*WHAT YOU ARE ASKED TO DO:* Copy the entries exactly. Leave out any pictures.

[Collected data]
------------------------------------------------

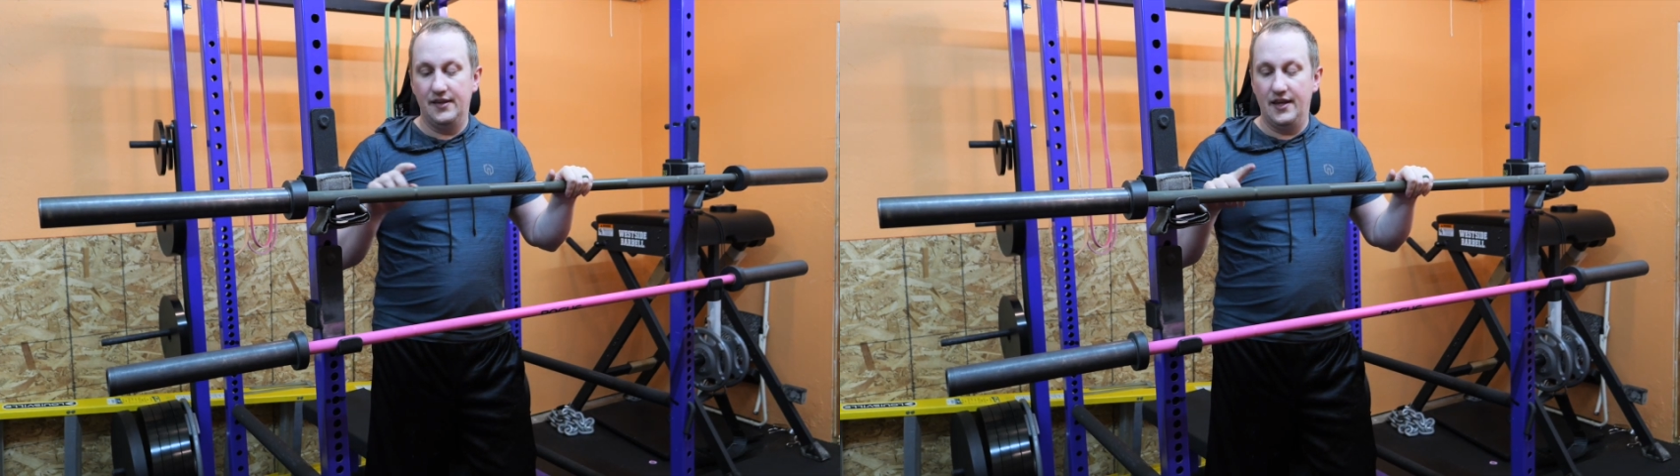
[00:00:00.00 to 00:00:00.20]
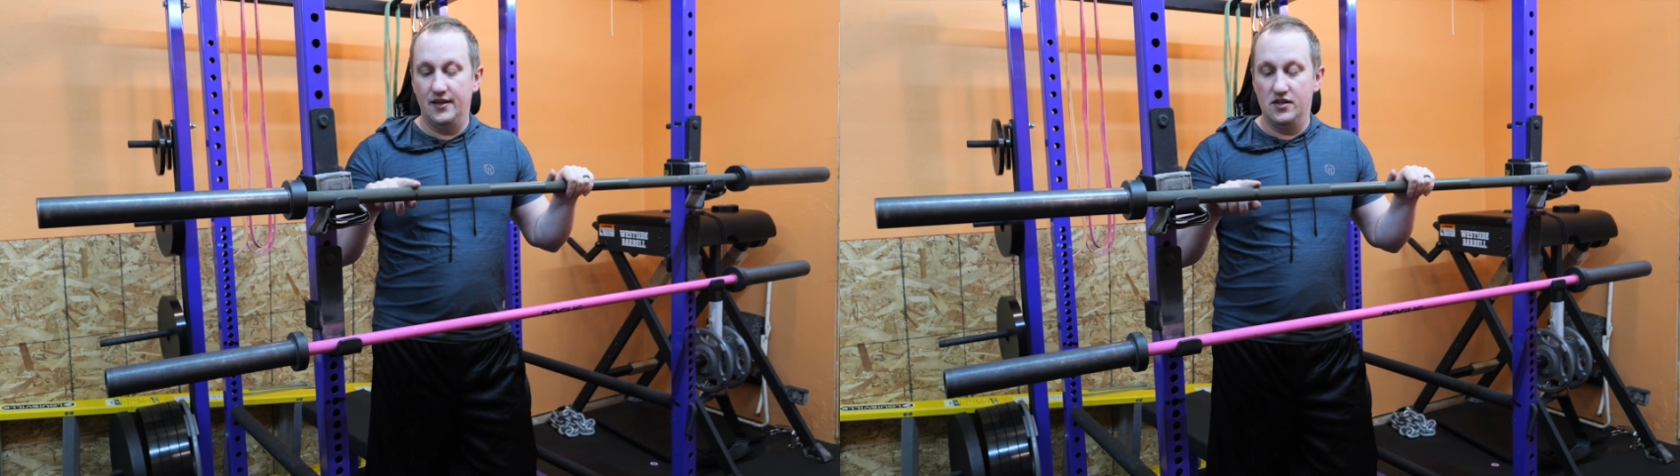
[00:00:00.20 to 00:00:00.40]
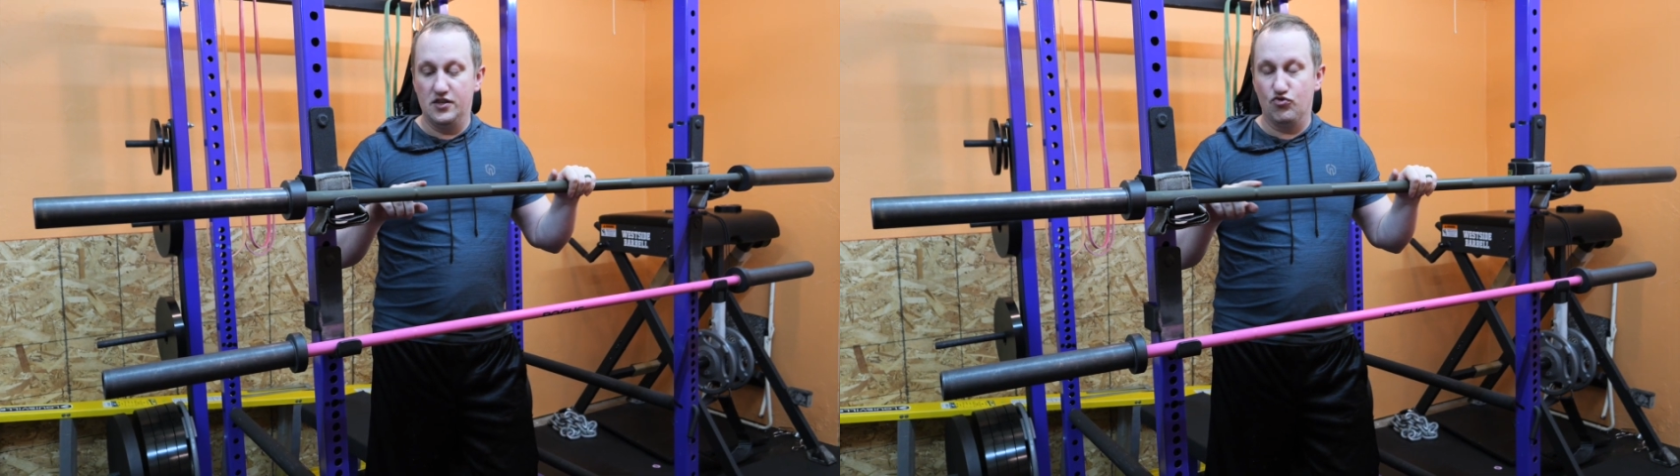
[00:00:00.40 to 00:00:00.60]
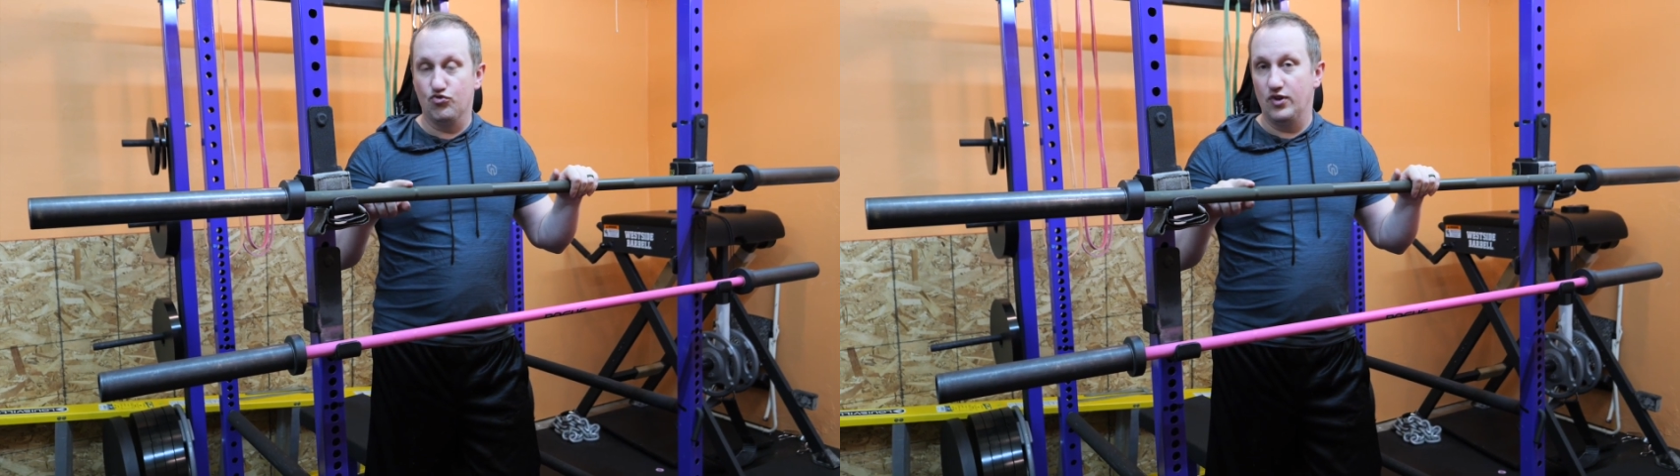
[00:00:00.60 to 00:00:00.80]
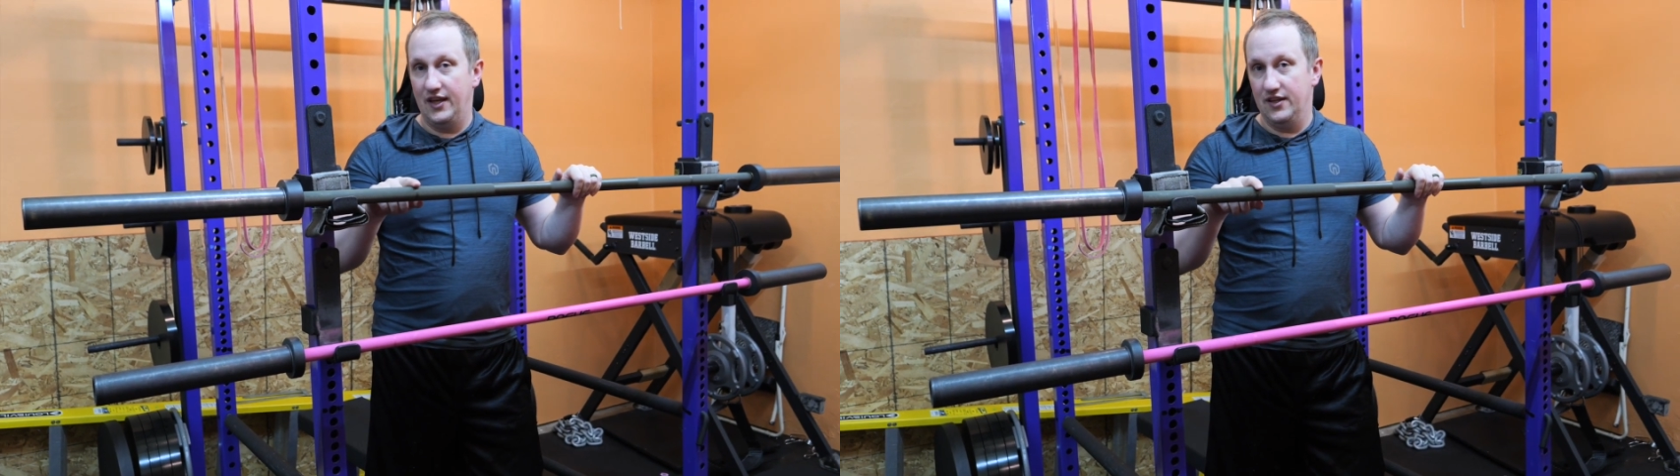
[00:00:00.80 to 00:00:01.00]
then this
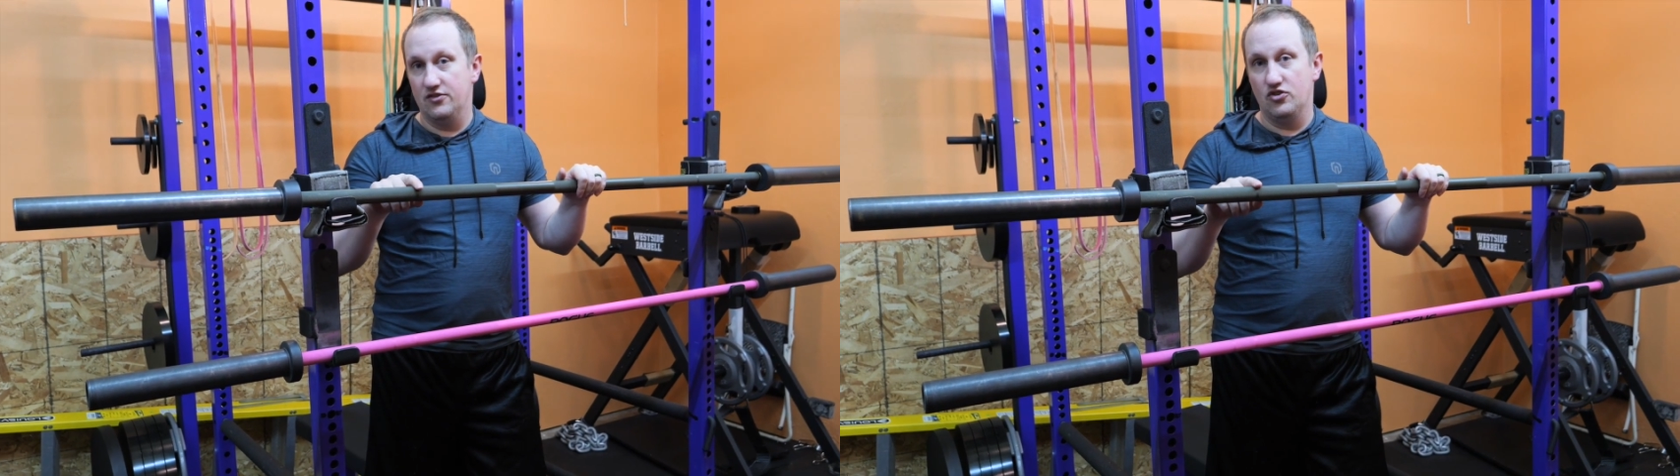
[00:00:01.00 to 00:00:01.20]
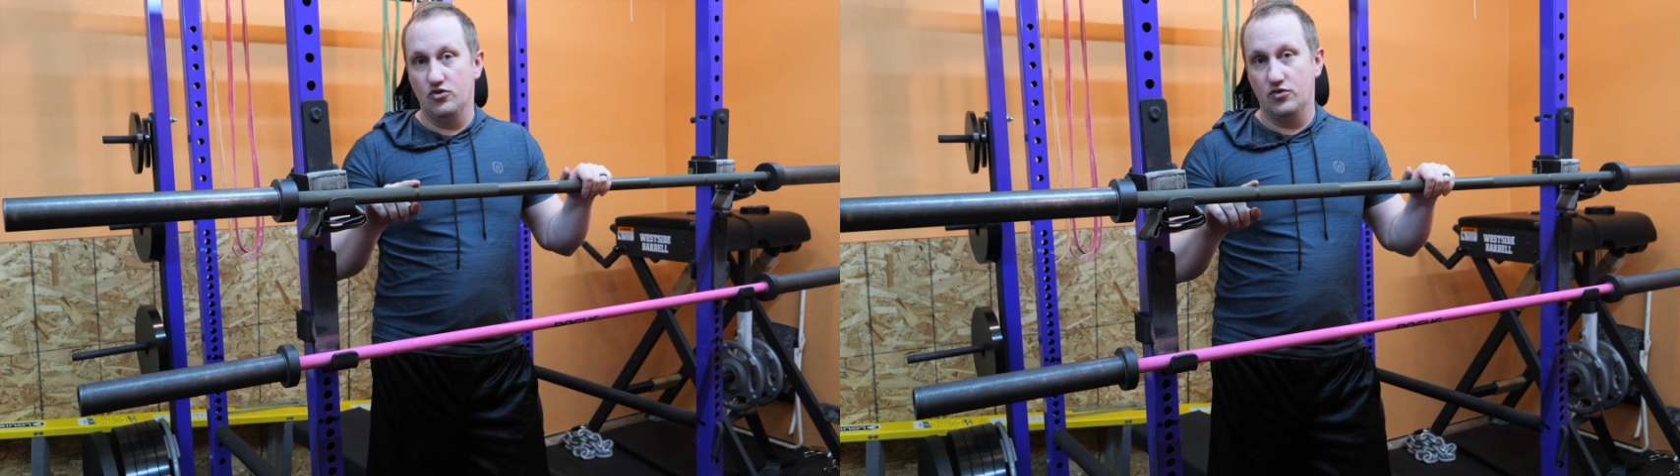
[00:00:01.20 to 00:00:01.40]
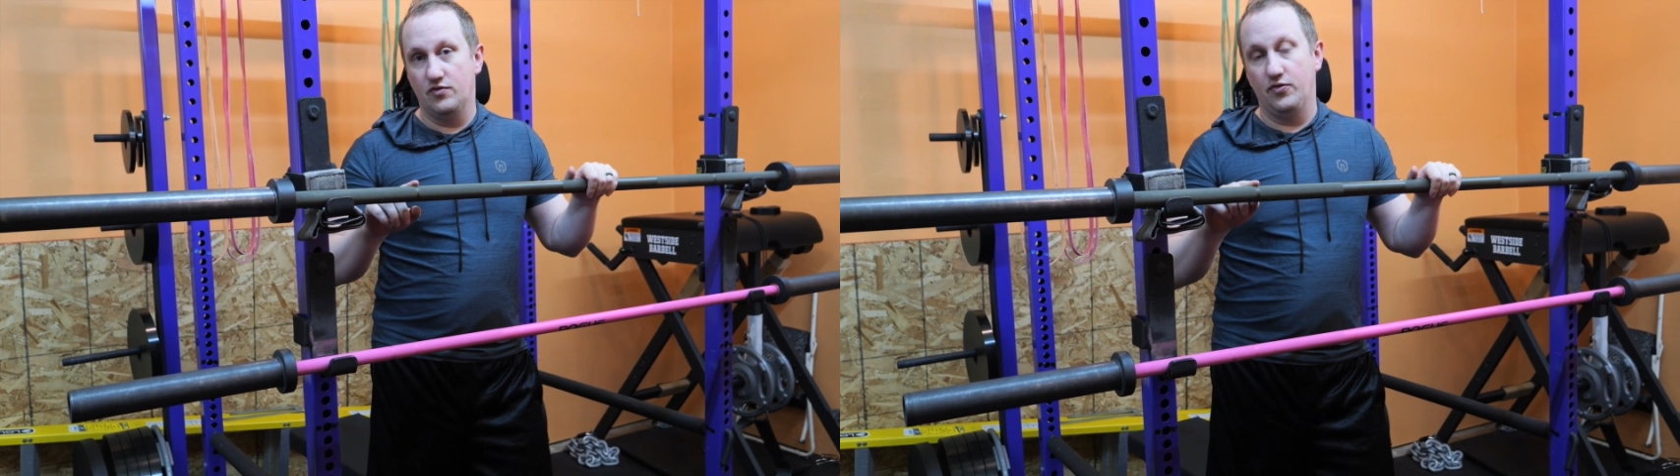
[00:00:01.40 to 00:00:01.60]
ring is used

------------------------------------------------

*SOLUTION:*
[00:00:00.00 to 00:00:00.20]
[00:00:00.20 to 00:00:00.40]
[00:00:00.40 to 00:00:00.60]
[00:00:00.60 to 00:00:00.80]
[00:00:00.80 to 00:00:01.00]
then this
[00:00:01.00 to 00:00:01.20]
[00:00:01.20 to 00:00:01.40]
[00:00:01.40 to 00:00:01.60]
ring is used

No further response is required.